Ora però è vietato sbagliare, soprattutto per candidati che non sono più verdi negli anni (Trump 77anni, Biden 81). E i problemi non mancano, per entrambi i candidati. Trump è a corto di soldi, soprattutto per le enormi spese processuali, e inoltre la Haley, nel ritirarsi, gli ha fatto gli auguri ma non gli ha dato l’endorsement, ha lasciato liberi i suoi sostenitori di decidere a novembre con la loro testa, compresa l’ipotesi di non votarlo.

Del resto, in tutto il Partito repubblicano non sono pochi gli elettori che non nascondono le loro perplessità per le politiche di Trump, che giudicano estremista, e poco affidabile in una serie di capitoli. Per riconquistare questo dissenso, Trump dovrà per forza cambiare il tono dei suoi discorsi, diventare più moderato, diventare un nuovo Trump, insomma. Lo farà? È lecito dubitarne, ma la macchina del suo partito farà ogni sforzo per spingerlo. Non minori sono i pericoli per Biden.

 

Il partito democratico è più compatto, le percentuali di consenso sfiorano il 90%, ma questo solo in apparenza. In realtà, dietro le quinte, più della metà degli iscritti è seriamente preoccupata dal fattore età del presidente. E non a torto visto che negli ultimi mesi è aumentato terribilmente il numero delle gaffes, dei vuoti di memoria che hanno infarcito i suoi discorsi. Di questi timori è un sintomo l’alto numero di elettori democratici che nelle primarie si sono dichiarati “uncommitted”, praticamente non schierati: in alcuni stati come il Minnesota hanno raggiunto la pesante soglia del 19%. Sono democratici ma sarebbero pronti a votare un altro candidato diverso da Biden o a non votare. E occorre tener conto anche del profondo scontento delle comunità di origine araba, contrarie alle scelte di Biden di sostenere Israele nella guerra contro Hamas. E lo stesso vale per molti giovani.

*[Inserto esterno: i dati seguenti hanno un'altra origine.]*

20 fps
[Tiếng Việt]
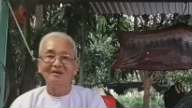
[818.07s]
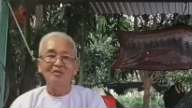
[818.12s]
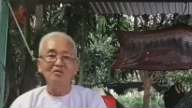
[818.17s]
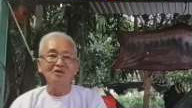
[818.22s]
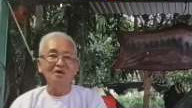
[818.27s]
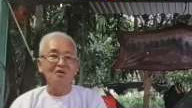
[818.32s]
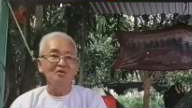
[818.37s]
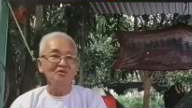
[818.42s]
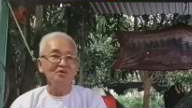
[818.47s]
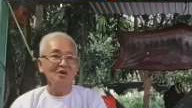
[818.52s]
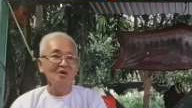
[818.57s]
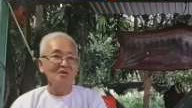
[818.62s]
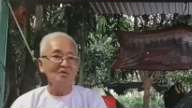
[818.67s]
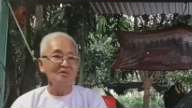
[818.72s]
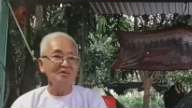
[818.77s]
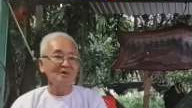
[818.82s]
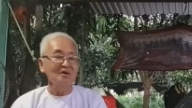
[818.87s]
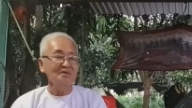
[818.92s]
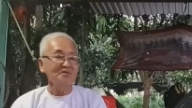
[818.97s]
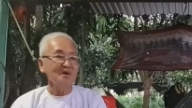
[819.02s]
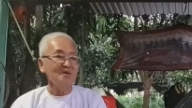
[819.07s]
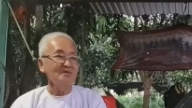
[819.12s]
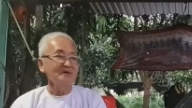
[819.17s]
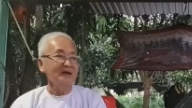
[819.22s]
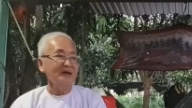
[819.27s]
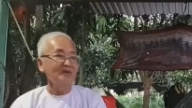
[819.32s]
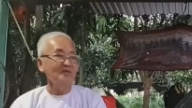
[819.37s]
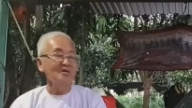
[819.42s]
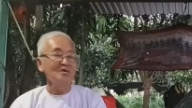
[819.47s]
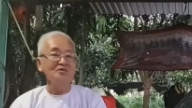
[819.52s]
uống rượu vô lo
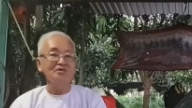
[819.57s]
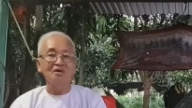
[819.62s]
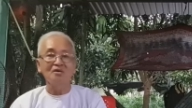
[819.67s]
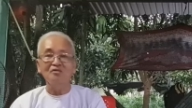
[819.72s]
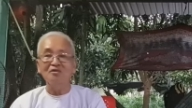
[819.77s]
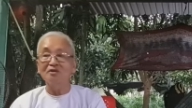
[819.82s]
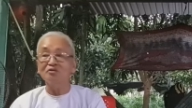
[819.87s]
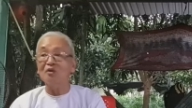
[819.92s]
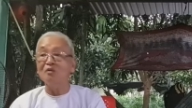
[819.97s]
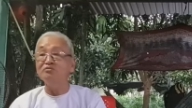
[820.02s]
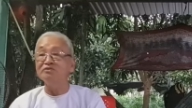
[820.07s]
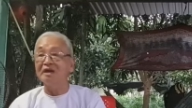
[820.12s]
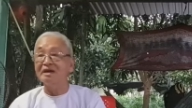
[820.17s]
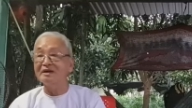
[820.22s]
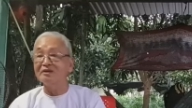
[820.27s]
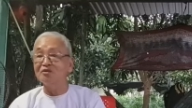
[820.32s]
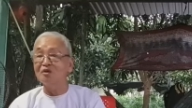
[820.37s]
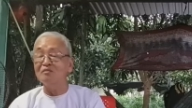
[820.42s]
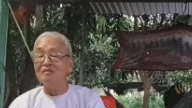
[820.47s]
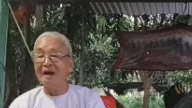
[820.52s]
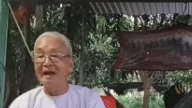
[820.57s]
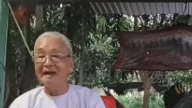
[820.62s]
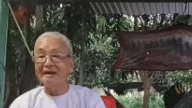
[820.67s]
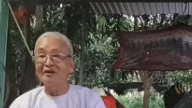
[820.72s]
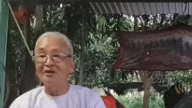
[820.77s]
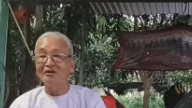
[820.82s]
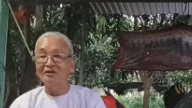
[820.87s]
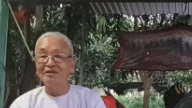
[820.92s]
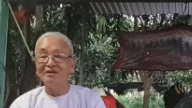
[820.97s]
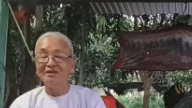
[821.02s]
tối ngày uống rượu là tốn tiền tốn
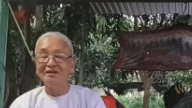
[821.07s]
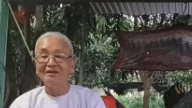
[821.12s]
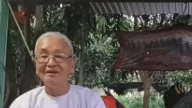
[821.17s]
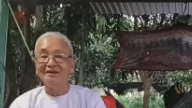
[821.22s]
bạc rồi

Ecco perché non si può escludere un clamoroso colpo di scena alla Convention democratica di agosto, il cambio di candidato. Si sa che diversi maggiorenti ci stanno lavorando da tempo: occorre il consenso di Biden, ovviamente, ma le pressioni su di lui e sulla famiglia si vanno facendo quotidiane. Se accadesse, chi potrebbe essere il nuovo candidato democratico? Si sussurrano due nomi, quello di Michelle Obama e quello di Gavin Newsom, attuale governatore della California e già sindaco di San Francisco. Non è mai capitato, ma in Usa non puoi escludere nulla.